In Bryant’s case, police found a semen stain on victim Karen Smith’s clothes with type O blood; Bryant has type B blood. Bryant’s public defender never had his blood type tested and compared to the sample. Judge Marvin ruled last year that the lawyer’s failure to have Bryant’s blood type determined or consult with a serologist was the result of neglect and ignorance.

But the Appellate Court ruled that Bryant received effective assistance of counsel under state and federal constitutional standards.

“Although there was a lack of physical evidence connecting defendant to the crime, his guilt was established on the basis of his voluntary statements to the police, the testimony of several witnesses placing him near the scene of the crime, and evidence indicating consciousness of guilt,” reads the court’s ruling. “Since defendant’s 80-year-old trial counsel testified that he had no memory of representing defendant at his trial in 1976, his inability to recall his reasons for not consulting a serologist or having defendant’s blood type tested did not establish that such actions were not rooted in strategic considerations.”

Back in 1975, Bryant , then 18, was arrested within a day after the body of Smith was found in the stairwell of a housing project. She had been beaten, raped, sodomized, and stabbed 11 times. Bryant said a confession was coerced from him by police after 12 hours of interrogation that included physical abuse. He was convicted and spent the next 38 years in Marcy prison in upstate New York.

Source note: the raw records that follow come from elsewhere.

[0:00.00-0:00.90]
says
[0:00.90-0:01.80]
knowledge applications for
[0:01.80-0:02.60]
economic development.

He tried in vain to find someone to champion his cause, but then he learned about Centurion Ministries. Centurion’s sole mission is to free the innocent from prison.

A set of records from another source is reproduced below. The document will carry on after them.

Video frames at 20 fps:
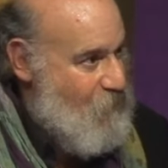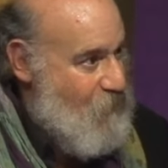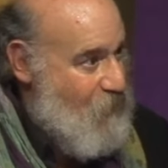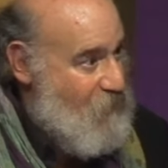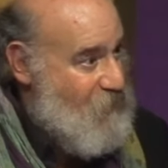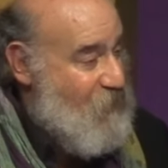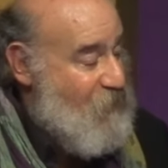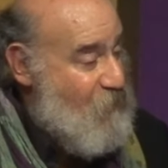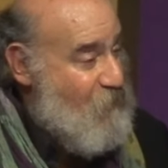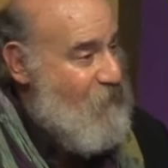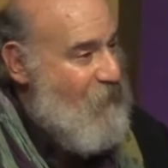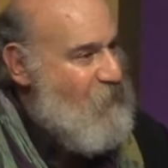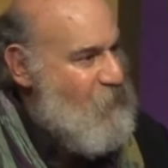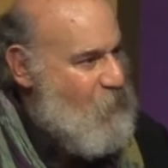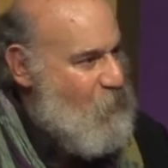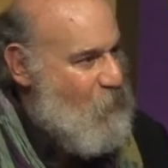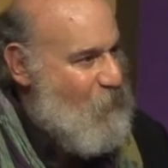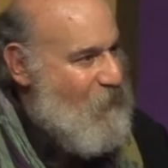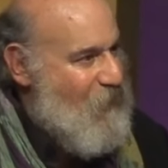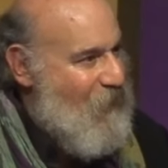Until
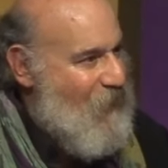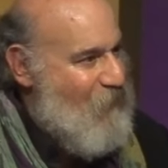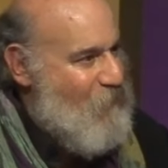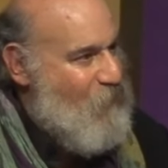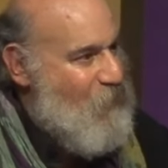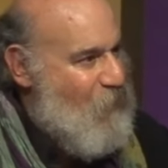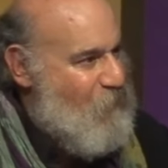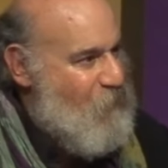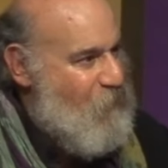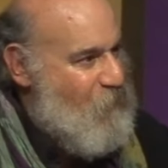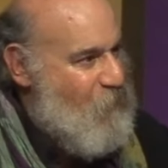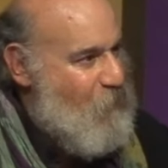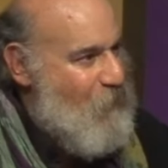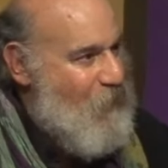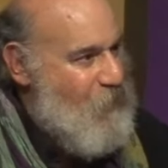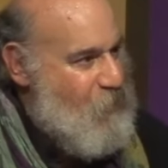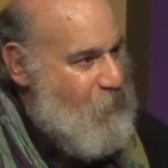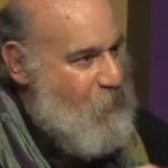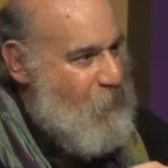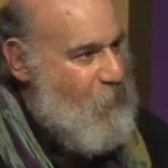eventually I have enough
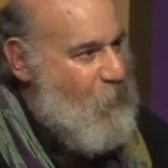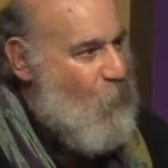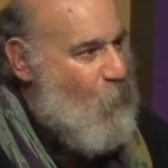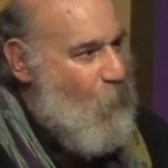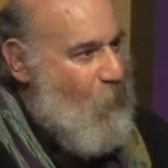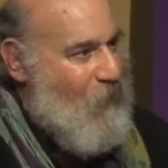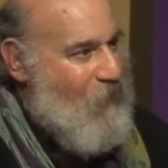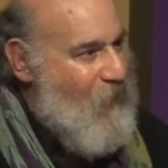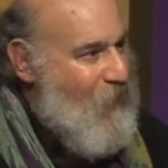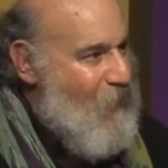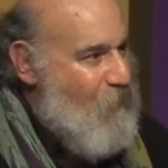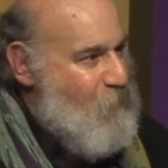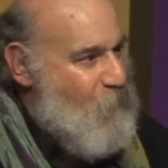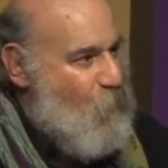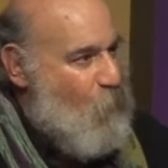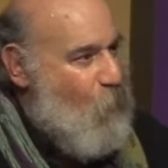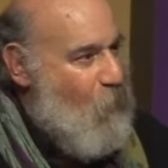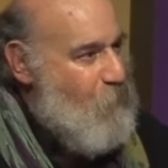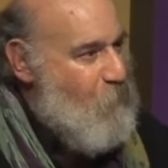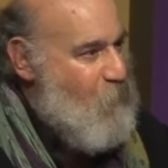information to know where I am to
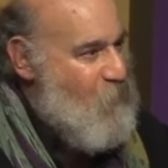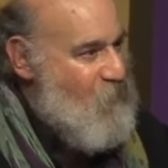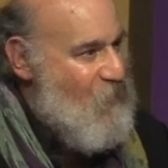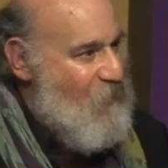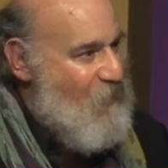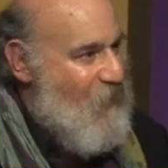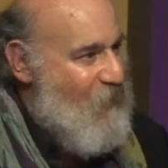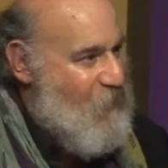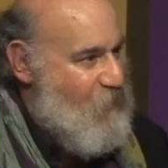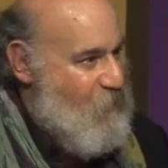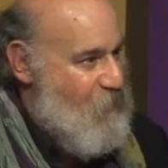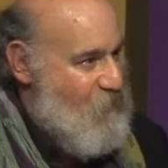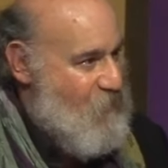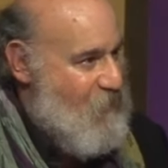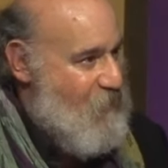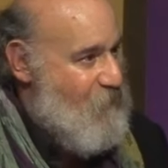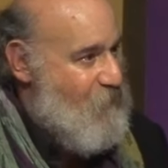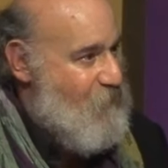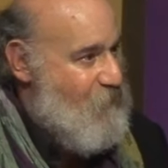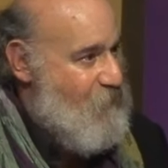1% accuracy,
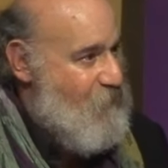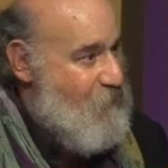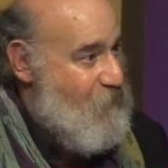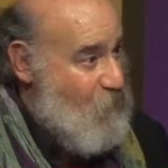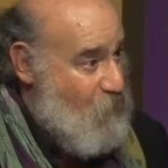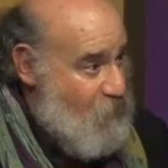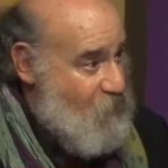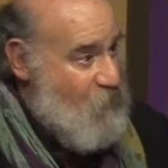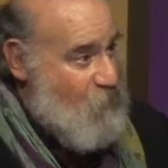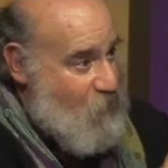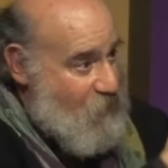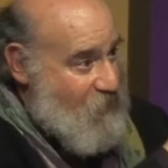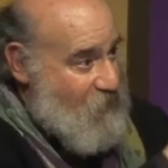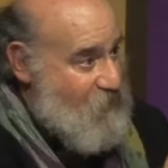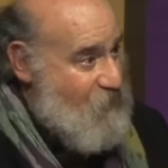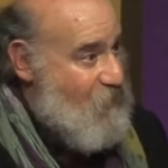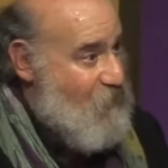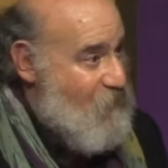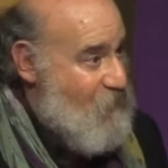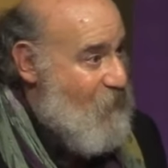which is what the
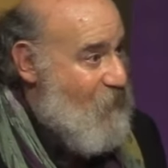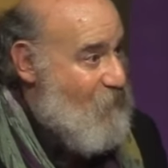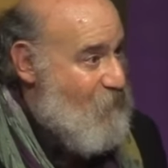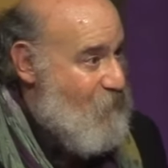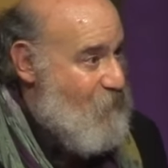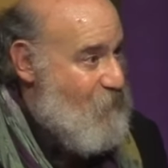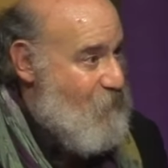cells have.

“For years, no one heard me,” Bryant said. “But I couldn’t give up. Then in 2002 I learned about Centurion Ministries and contacted them on a hope and a prayer. Without them, I’d die in prison.”

Centurion worked on the case and dug up the fact that Bryant’s blood type did not match the semen sample.

“They found the evidence that I didn’t do it, in black and white,” Bryant said.

Prosecutors have claimed that the victim’s blood type was O and perhaps the eight-year-old’s vaginal secretions could have mixed with the semen, masking the blood type — a highly unlikely scenario.

The semen sample can’t be tested for DNA, because the state allegedly is unable to located the sample. All that remains is court testimony and an autopsy report that outlined the evidence related to the blood testing.

Last week, Bryant’s lawyer, Paul Casteleiro, filed an application to appeal the latest ruling. Tomorrow the judge could still send Bryant back to prison until the appeal is decided on.

Bryant was sentenced to 25 years to life. Some have questioned why he was never paroled. Bryant went before a parole board seven times, and each time he was rejected.

“A prisoner has to admit guilt and show remorse to be considered for parole,” Bryant said. “I’m not going to admit to something I did not do.”

“When your mother accuses you of stealing cookies and you know it was not you, you are going to defend your honor, even if it means getting a whipping for not admitting you did it, ” he said. “Later your mother might discover that it was really your brother who did it. At least she would admit her mistake, and you would say `see, I told you it wasn’t me’. ”

Asked what has kept him going all these years in prison and now, as he faces the possibility of going back, Bryant said he has clung to his faith in God.

“God protected me from a lot of bad situations all these years,” he said. “That has kept me going along with knowing the truth — that I didn’t do it.”



  1. Great Job Krystal – New York City papers have this story – but you are the only one who got a personal interview. I am glad that David Bryant got a chance to talk to you before tomorrow’s hearing. And thank you to the Centurion Ministries who undertake such difficult work as helping those wrongfully convicted – and to the Witherspoon Jackson neighborhood church that has provided David with shelter. God works all around us.